Experiment may become part of strategy for wildfire prevention



Chainsaws haven’t been heard in the Spruce Grove area of Lost Lake Park for almost 40 years, but they were falling trees again this week – only this time the goal is to save the forest.

With funding from the municipality, a crew is cutting in three small second-growth areas of the park, testing different densities and approaches to find a balance for fire suppression purposes, wildlife values and aesthetic beauty.

"Nobody’s done this kind of thinning before, this is completely new territory for everybody," said Bob Brett of Snowline Research, who is a consultant for the project.

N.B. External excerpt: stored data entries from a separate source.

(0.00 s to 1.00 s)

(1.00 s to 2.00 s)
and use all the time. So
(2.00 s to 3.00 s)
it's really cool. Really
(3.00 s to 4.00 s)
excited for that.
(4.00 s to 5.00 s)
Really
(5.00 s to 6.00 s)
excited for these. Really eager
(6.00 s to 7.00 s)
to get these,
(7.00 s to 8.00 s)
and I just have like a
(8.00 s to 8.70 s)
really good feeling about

While the trees in the area grew naturally following clearcutting in 1965, there’s nothing natural about the stand of forest where the test thinning is taking place, according to Brett.

In a natural forest, the density of trees is about 300 to 400 big trees per hectare, with other smaller trees growing under the canopy. In a modern plantation, where a forest is cut and replanted, the density is about 800 to 900 trees per hectare, with periodic spacing to keep the number of competing trees down.

In Spruce Grove, one area had a density about 14,000 stems per hectare, while other areas had between 4,000 and 5,000 stems. In the event of a wildfire the result would be that these dense stands of trees would burn intensely and allow a fire to spread quickly from tree top to tree top.

The forest is also too dense to allow for shrubs and bushes, reducing its value for wildlife.

Bruce Blackwell, a fire suppression consultant and biologist for the project, says there are literally hundreds of hectares in Whistler that fit this pattern, including some areas that are located near residential neighbourhoods. If thinning is one of the treatments recommended by Whistler Fire Services when it tables its wildfire prevention and suppression plan, then this test will help determine how that thinning is carried out.

The dense forests were also identified as a wildlife issue in the Whistler Environmental Strategy.

"Thinning should help to reduce the crown fire potential, by spacing out the crowns and by lifting them off the ground a little further. Spacing should help the trees to grow a little faster as well," said Blackwell.

"It will also be easier for the firefighters to fight a fire. You can imagine if this section caught fire without the thinning, you couldn’t get anywhere near it. If it’s properly spaced, it spreads slower, it’s easier to contain. You could drive a pump truck or a foam truck in if you needed to."